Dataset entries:
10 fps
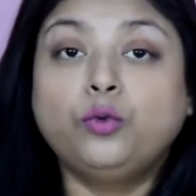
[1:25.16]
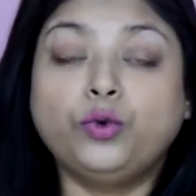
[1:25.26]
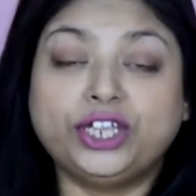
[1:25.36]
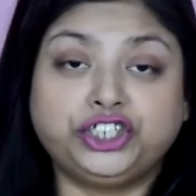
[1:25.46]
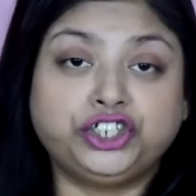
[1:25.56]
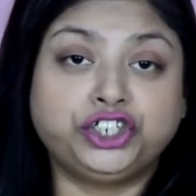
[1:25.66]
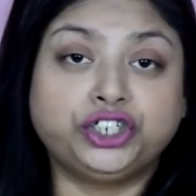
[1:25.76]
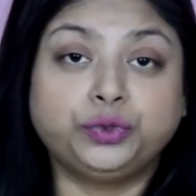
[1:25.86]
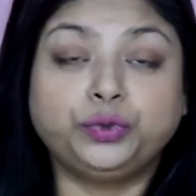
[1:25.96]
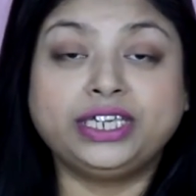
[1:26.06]

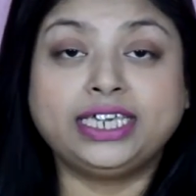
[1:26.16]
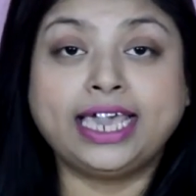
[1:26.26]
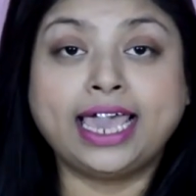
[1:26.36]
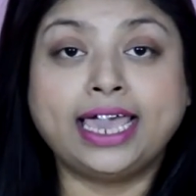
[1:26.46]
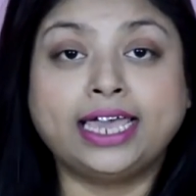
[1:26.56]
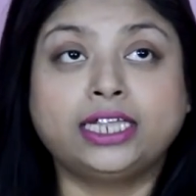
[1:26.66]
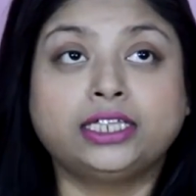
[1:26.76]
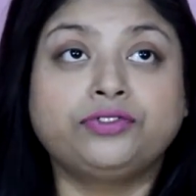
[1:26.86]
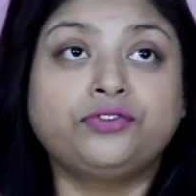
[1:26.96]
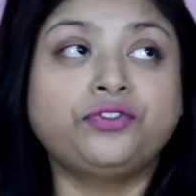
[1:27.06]
which we
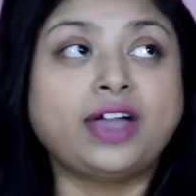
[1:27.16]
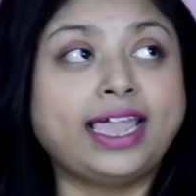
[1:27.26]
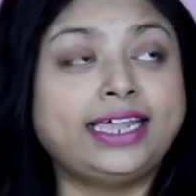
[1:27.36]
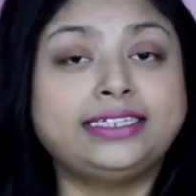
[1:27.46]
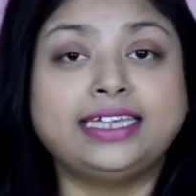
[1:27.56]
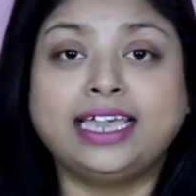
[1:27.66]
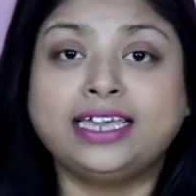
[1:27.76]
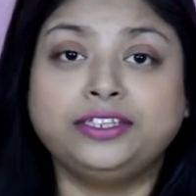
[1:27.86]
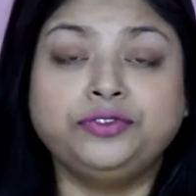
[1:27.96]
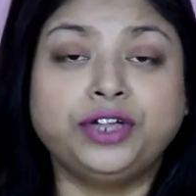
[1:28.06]
can find
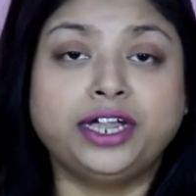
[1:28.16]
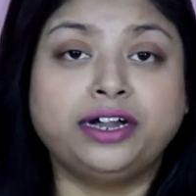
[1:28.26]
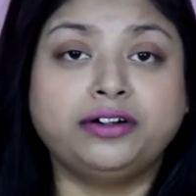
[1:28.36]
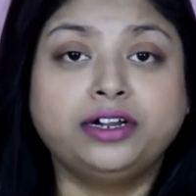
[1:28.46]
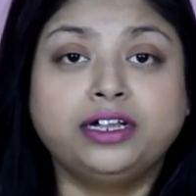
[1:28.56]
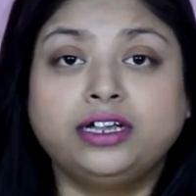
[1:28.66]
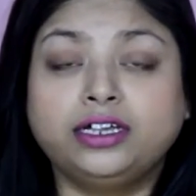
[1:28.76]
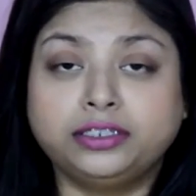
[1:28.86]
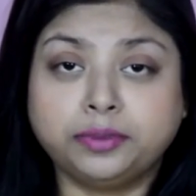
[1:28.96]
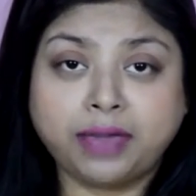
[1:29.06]
anywhere
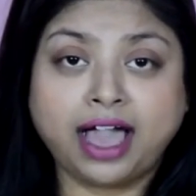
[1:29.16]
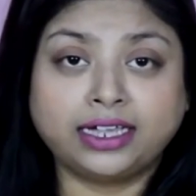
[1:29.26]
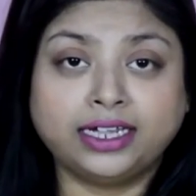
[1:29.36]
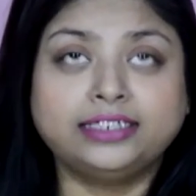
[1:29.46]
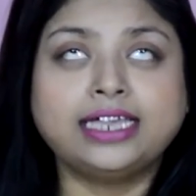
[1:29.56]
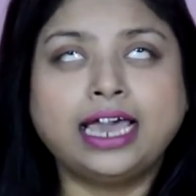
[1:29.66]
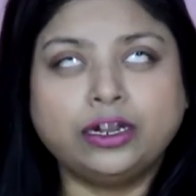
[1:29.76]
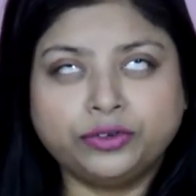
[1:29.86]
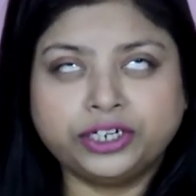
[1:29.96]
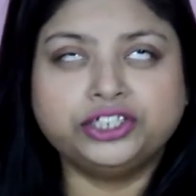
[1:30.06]
in the market.
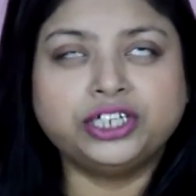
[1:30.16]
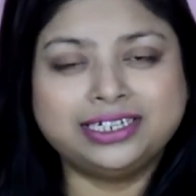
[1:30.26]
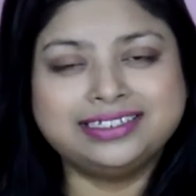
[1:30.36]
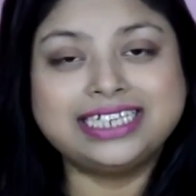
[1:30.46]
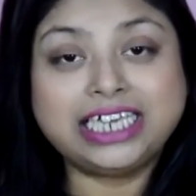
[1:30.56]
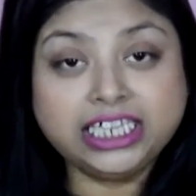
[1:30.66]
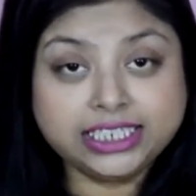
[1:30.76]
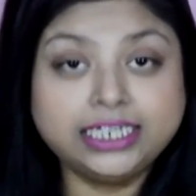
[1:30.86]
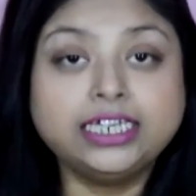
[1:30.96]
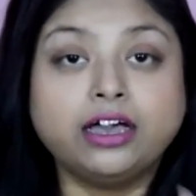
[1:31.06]
Aloe vera gel is
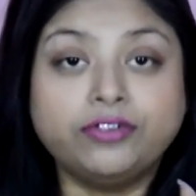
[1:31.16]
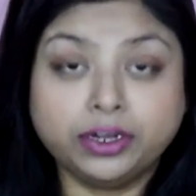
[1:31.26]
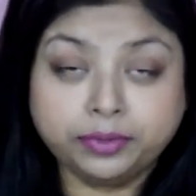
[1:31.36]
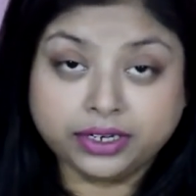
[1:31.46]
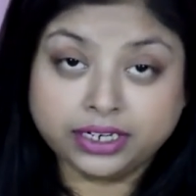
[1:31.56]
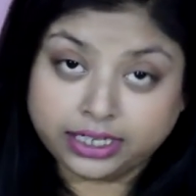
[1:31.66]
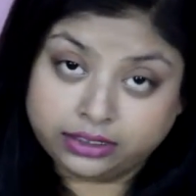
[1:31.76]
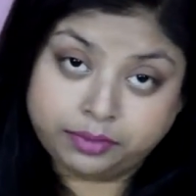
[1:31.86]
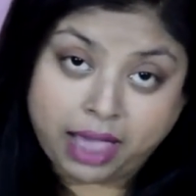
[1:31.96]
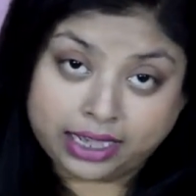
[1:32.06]
easily available in
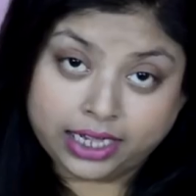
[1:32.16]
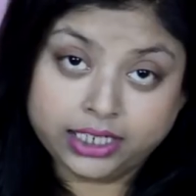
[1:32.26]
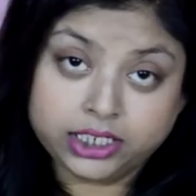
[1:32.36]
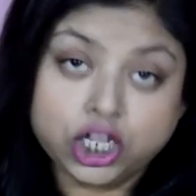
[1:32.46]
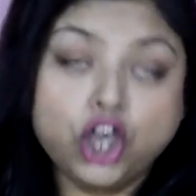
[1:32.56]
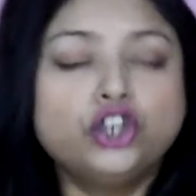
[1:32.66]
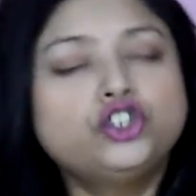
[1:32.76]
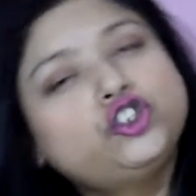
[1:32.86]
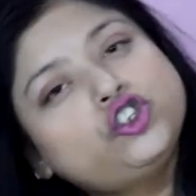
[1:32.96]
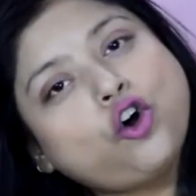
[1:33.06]
the market.
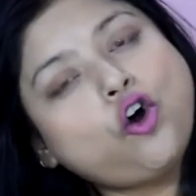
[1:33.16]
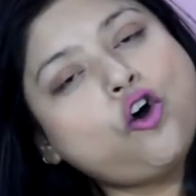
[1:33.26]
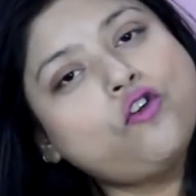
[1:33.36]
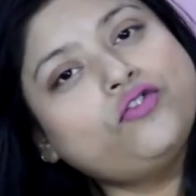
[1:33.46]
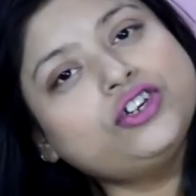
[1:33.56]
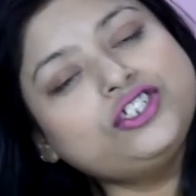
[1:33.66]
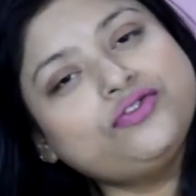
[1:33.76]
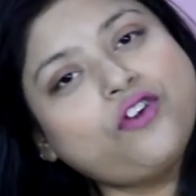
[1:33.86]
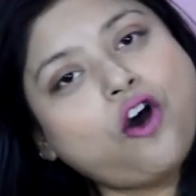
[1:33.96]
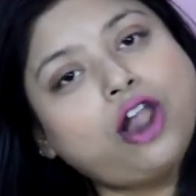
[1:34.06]
So first
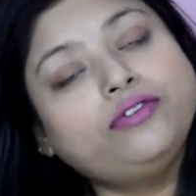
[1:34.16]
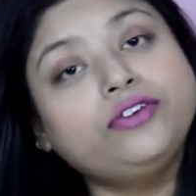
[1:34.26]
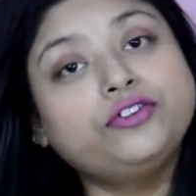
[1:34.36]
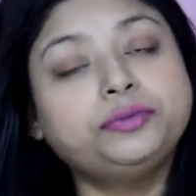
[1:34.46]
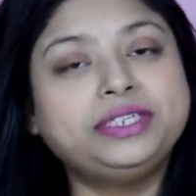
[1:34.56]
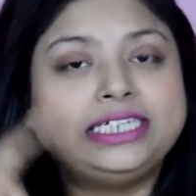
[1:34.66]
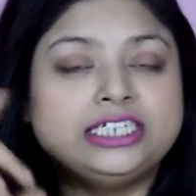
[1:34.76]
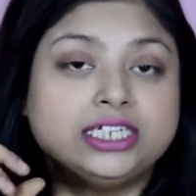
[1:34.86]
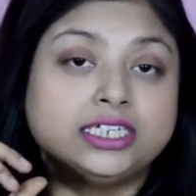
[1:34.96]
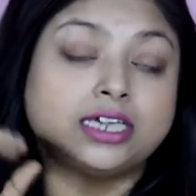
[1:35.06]
of all, we would be
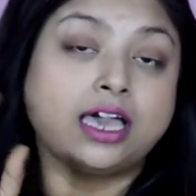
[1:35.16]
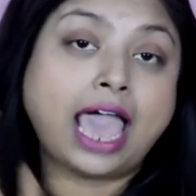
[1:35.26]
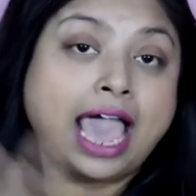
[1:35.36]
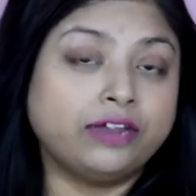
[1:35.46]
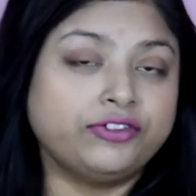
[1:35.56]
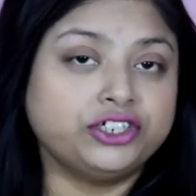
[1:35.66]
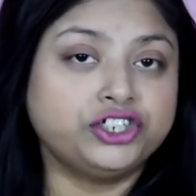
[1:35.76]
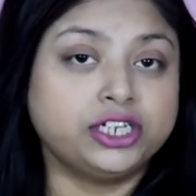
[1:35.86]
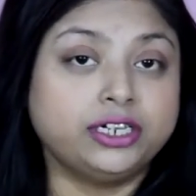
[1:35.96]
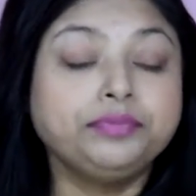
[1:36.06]
needing aloe vera
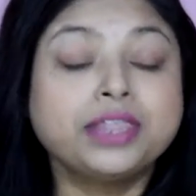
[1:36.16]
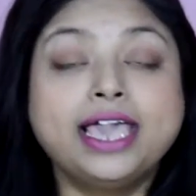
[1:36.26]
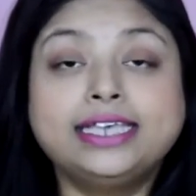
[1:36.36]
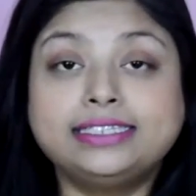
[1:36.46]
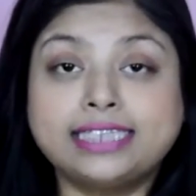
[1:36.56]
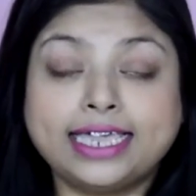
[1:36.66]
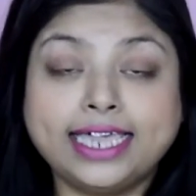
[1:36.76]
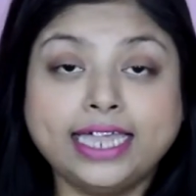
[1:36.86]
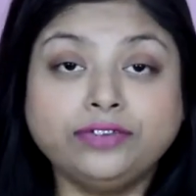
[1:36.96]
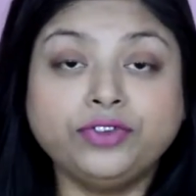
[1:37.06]
gel.
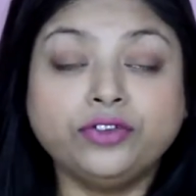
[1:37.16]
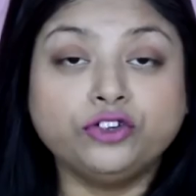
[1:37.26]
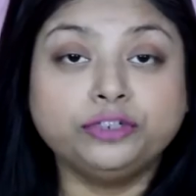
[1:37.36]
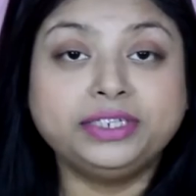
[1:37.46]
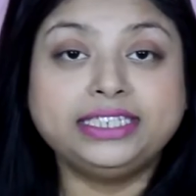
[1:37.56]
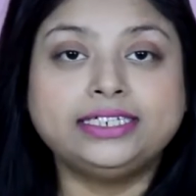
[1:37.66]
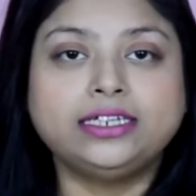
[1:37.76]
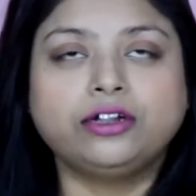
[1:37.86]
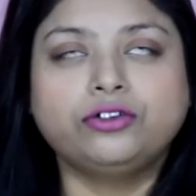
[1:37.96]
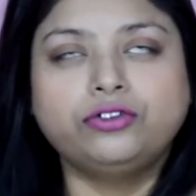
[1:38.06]
Second, we would be
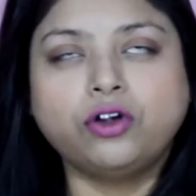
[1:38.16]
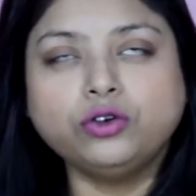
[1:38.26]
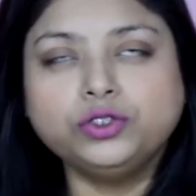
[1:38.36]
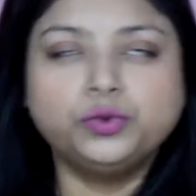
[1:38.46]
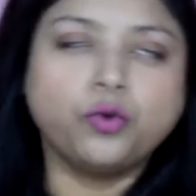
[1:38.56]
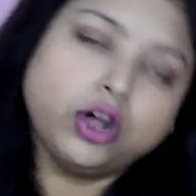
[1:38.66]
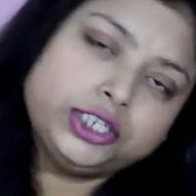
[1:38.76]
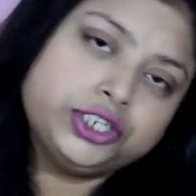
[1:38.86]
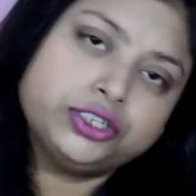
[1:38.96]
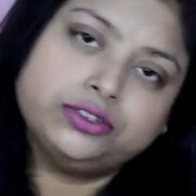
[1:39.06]
needing rose
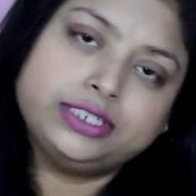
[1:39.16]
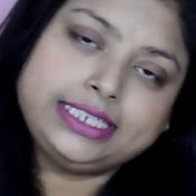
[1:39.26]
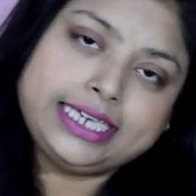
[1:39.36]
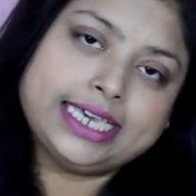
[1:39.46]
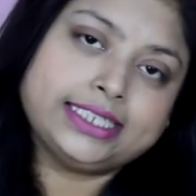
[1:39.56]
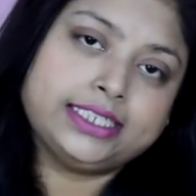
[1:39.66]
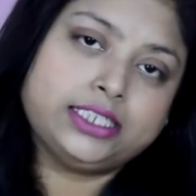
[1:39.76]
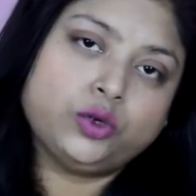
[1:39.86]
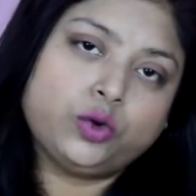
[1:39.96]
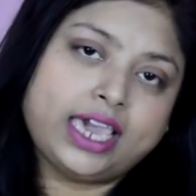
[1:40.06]
water. Yes,
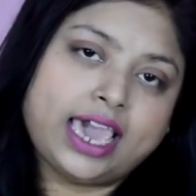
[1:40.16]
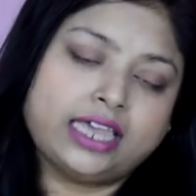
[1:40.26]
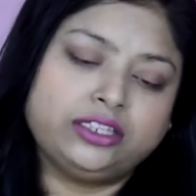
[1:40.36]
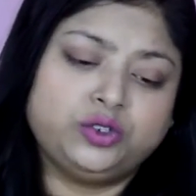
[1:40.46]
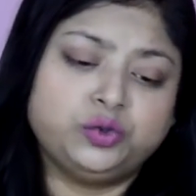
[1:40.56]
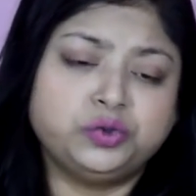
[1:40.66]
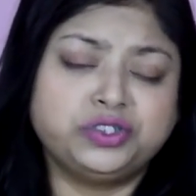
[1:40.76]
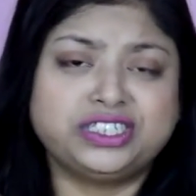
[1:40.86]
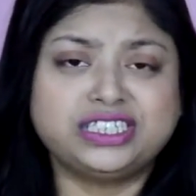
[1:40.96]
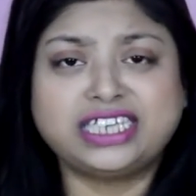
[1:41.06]
you can
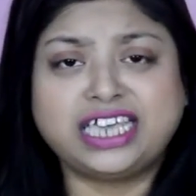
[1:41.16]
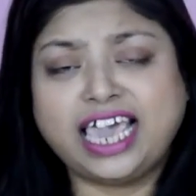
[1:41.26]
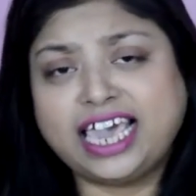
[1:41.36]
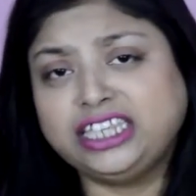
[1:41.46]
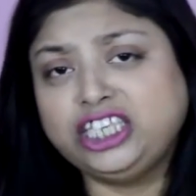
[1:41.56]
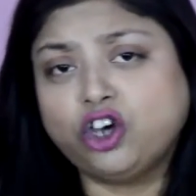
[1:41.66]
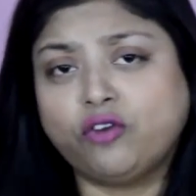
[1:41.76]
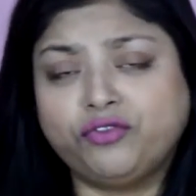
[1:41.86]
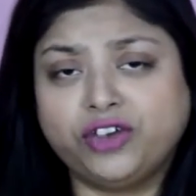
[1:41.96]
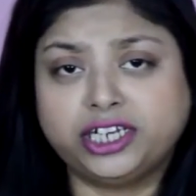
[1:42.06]
use any
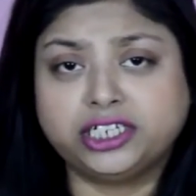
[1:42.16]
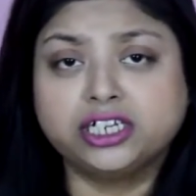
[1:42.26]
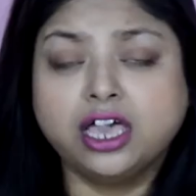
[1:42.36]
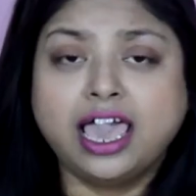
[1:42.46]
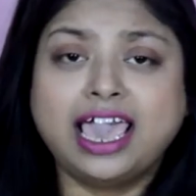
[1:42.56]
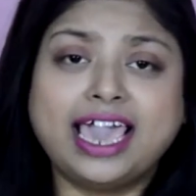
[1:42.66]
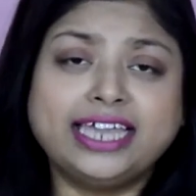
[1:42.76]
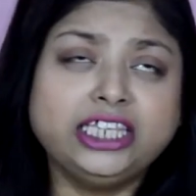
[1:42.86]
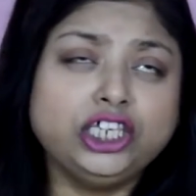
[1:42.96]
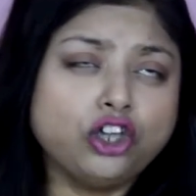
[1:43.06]
of it,
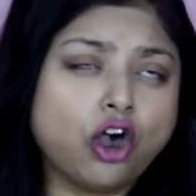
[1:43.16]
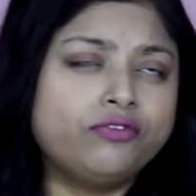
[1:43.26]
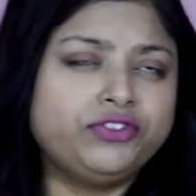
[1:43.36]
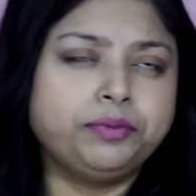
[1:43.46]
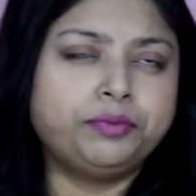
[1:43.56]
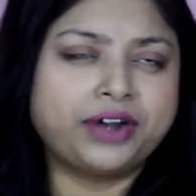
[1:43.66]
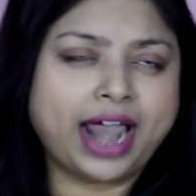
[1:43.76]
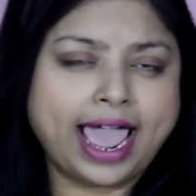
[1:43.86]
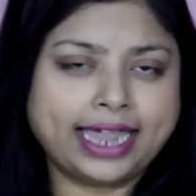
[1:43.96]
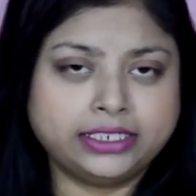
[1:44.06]
any of the
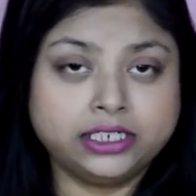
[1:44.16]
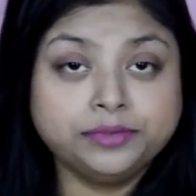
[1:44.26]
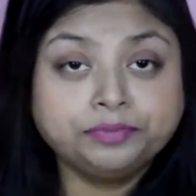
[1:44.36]
brand.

Task prompt => The records above should be reproduced exactly, with no pictures included.

Result =>
10 fps
[1:25.16]
[1:25.26]
[1:25.36]
[1:25.46]
[1:25.56]
[1:25.66]
[1:25.76]
[1:25.86]
[1:25.96]
[1:26.06]

[1:26.16]
[1:26.26]
[1:26.36]
[1:26.46]
[1:26.56]
[1:26.66]
[1:26.76]
[1:26.86]
[1:26.96]
[1:27.06]
which we
[1:27.16]
[1:27.26]
[1:27.36]
[1:27.46]
[1:27.56]
[1:27.66]
[1:27.76]
[1:27.86]
[1:27.96]
[1:28.06]
can find
[1:28.16]
[1:28.26]
[1:28.36]
[1:28.46]
[1:28.56]
[1:28.66]
[1:28.76]
[1:28.86]
[1:28.96]
[1:29.06]
anywhere
[1:29.16]
[1:29.26]
[1:29.36]
[1:29.46]
[1:29.56]
[1:29.66]
[1:29.76]
[1:29.86]
[1:29.96]
[1:30.06]
in the market.
[1:30.16]
[1:30.26]
[1:30.36]
[1:30.46]
[1:30.56]
[1:30.66]
[1:30.76]
[1:30.86]
[1:30.96]
[1:31.06]
Aloe vera gel is
[1:31.16]
[1:31.26]
[1:31.36]
[1:31.46]
[1:31.56]
[1:31.66]
[1:31.76]
[1:31.86]
[1:31.96]
[1:32.06]
easily available in
[1:32.16]
[1:32.26]
[1:32.36]
[1:32.46]
[1:32.56]
[1:32.66]
[1:32.76]
[1:32.86]
[1:32.96]
[1:33.06]
the market.
[1:33.16]
[1:33.26]
[1:33.36]
[1:33.46]
[1:33.56]
[1:33.66]
[1:33.76]
[1:33.86]
[1:33.96]
[1:34.06]
So first
[1:34.16]
[1:34.26]
[1:34.36]
[1:34.46]
[1:34.56]
[1:34.66]
[1:34.76]
[1:34.86]
[1:34.96]
[1:35.06]
of all, we would be
[1:35.16]
[1:35.26]
[1:35.36]
[1:35.46]
[1:35.56]
[1:35.66]
[1:35.76]
[1:35.86]
[1:35.96]
[1:36.06]
needing aloe vera
[1:36.16]
[1:36.26]
[1:36.36]
[1:36.46]
[1:36.56]
[1:36.66]
[1:36.76]
[1:36.86]
[1:36.96]
[1:37.06]
gel.
[1:37.16]
[1:37.26]
[1:37.36]
[1:37.46]
[1:37.56]
[1:37.66]
[1:37.76]
[1:37.86]
[1:37.96]
[1:38.06]
Second, we would be
[1:38.16]
[1:38.26]
[1:38.36]
[1:38.46]
[1:38.56]
[1:38.66]
[1:38.76]
[1:38.86]
[1:38.96]
[1:39.06]
needing rose
[1:39.16]
[1:39.26]
[1:39.36]
[1:39.46]
[1:39.56]
[1:39.66]
[1:39.76]
[1:39.86]
[1:39.96]
[1:40.06]
water. Yes,
[1:40.16]
[1:40.26]
[1:40.36]
[1:40.46]
[1:40.56]
[1:40.66]
[1:40.76]
[1:40.86]
[1:40.96]
[1:41.06]
you can
[1:41.16]
[1:41.26]
[1:41.36]
[1:41.46]
[1:41.56]
[1:41.66]
[1:41.76]
[1:41.86]
[1:41.96]
[1:42.06]
use any
[1:42.16]
[1:42.26]
[1:42.36]
[1:42.46]
[1:42.56]
[1:42.66]
[1:42.76]
[1:42.86]
[1:42.96]
[1:43.06]
of it,
[1:43.16]
[1:43.26]
[1:43.36]
[1:43.46]
[1:43.56]
[1:43.66]
[1:43.76]
[1:43.86]
[1:43.96]
[1:44.06]
any of the
[1:44.16]
[1:44.26]
[1:44.36]
brand.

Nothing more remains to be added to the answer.